--- Given records Enclosed Below ---

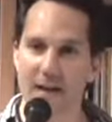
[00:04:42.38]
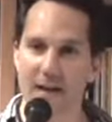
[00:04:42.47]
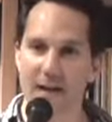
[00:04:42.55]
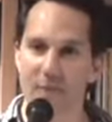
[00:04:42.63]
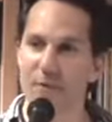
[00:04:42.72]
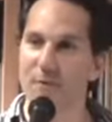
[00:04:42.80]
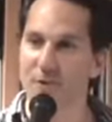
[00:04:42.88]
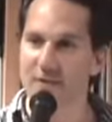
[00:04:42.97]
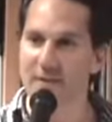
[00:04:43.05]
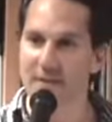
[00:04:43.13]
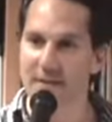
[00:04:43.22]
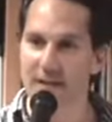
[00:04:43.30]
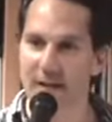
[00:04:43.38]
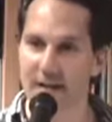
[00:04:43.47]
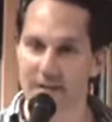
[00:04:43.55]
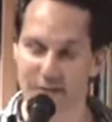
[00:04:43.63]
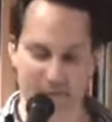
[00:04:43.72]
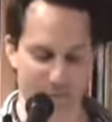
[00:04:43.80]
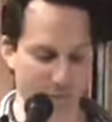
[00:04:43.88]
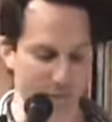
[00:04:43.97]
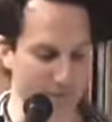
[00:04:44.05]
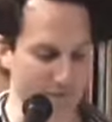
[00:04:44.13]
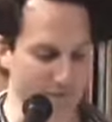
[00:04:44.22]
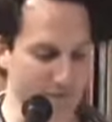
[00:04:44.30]
Everyone got on all
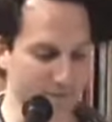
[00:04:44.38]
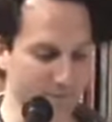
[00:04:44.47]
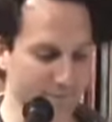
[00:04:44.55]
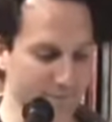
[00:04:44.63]
fours.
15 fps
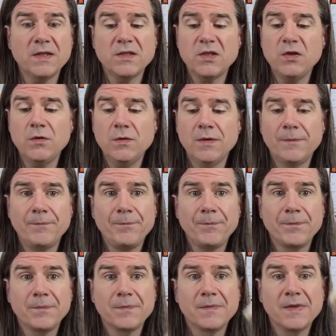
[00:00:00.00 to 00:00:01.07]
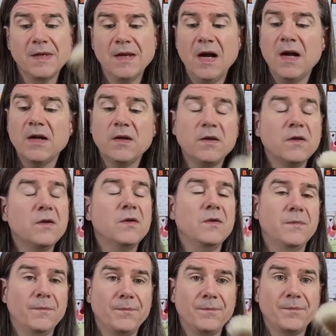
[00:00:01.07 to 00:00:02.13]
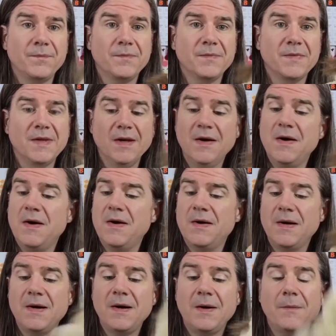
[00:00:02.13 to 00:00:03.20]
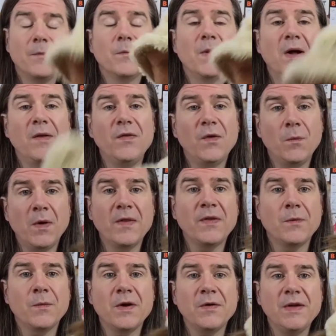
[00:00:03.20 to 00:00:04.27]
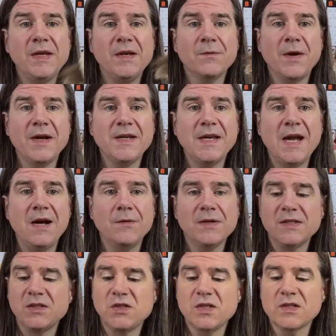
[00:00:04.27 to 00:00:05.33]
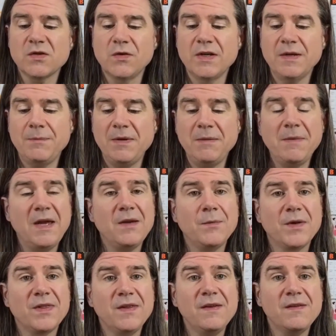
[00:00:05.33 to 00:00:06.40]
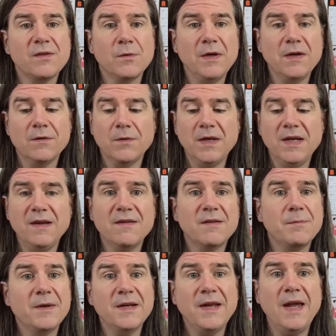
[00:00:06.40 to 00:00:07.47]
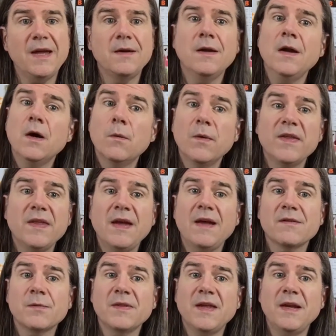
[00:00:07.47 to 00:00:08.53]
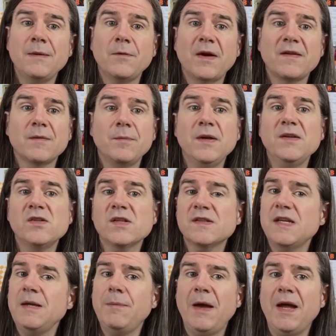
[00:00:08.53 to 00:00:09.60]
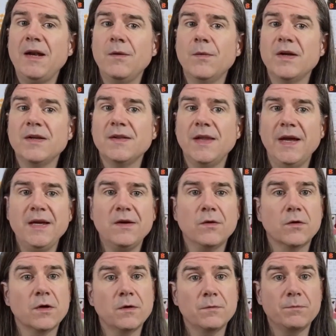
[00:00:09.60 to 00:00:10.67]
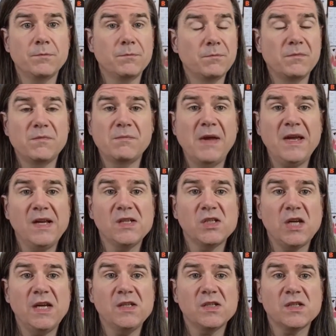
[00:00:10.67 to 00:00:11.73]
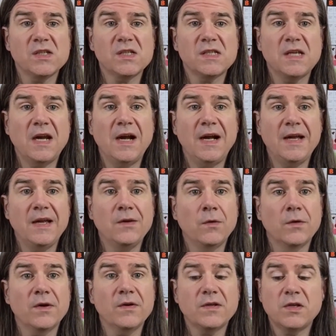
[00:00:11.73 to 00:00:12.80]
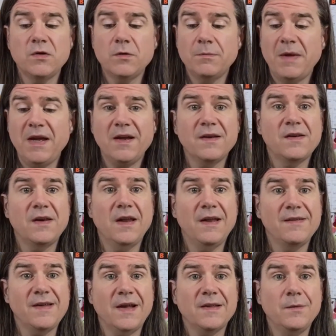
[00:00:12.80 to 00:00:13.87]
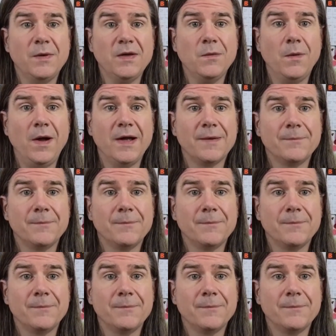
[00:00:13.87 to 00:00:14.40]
That's a lot of ingredients for a 3-ingredient recipe. Well, the one that we're eating right now is just going to be made with these 3 ingredients. But again, as with any recipe, just keep adding what you like or making changes in order to make it exactly what you want.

--- End of Enclosed Given records ---

Activity = Go through the listing above and quote it exactly, apart from its images.

Answer to the exercise =
[00:04:42.38]
[00:04:42.47]
[00:04:42.55]
[00:04:42.63]
[00:04:42.72]
[00:04:42.80]
[00:04:42.88]
[00:04:42.97]
[00:04:43.05]
[00:04:43.13]
[00:04:43.22]
[00:04:43.30]
[00:04:43.38]
[00:04:43.47]
[00:04:43.55]
[00:04:43.63]
[00:04:43.72]
[00:04:43.80]
[00:04:43.88]
[00:04:43.97]
[00:04:44.05]
[00:04:44.13]
[00:04:44.22]
[00:04:44.30]
Everyone got on all
[00:04:44.38]
[00:04:44.47]
[00:04:44.55]
[00:04:44.63]
fours.
15 fps
[00:00:00.00 to 00:00:01.07]
[00:00:01.07 to 00:00:02.13]
[00:00:02.13 to 00:00:03.20]
[00:00:03.20 to 00:00:04.27]
[00:00:04.27 to 00:00:05.33]
[00:00:05.33 to 00:00:06.40]
[00:00:06.40 to 00:00:07.47]
[00:00:07.47 to 00:00:08.53]
[00:00:08.53 to 00:00:09.60]
[00:00:09.60 to 00:00:10.67]
[00:00:10.67 to 00:00:11.73]
[00:00:11.73 to 00:00:12.80]
[00:00:12.80 to 00:00:13.87]
[00:00:13.87 to 00:00:14.40]
That's a lot of ingredients for a 3-ingredient recipe. Well, the one that we're eating right now is just going to be made with these 3 ingredients. But again, as with any recipe, just keep adding what you like or making changes in order to make it exactly what you want.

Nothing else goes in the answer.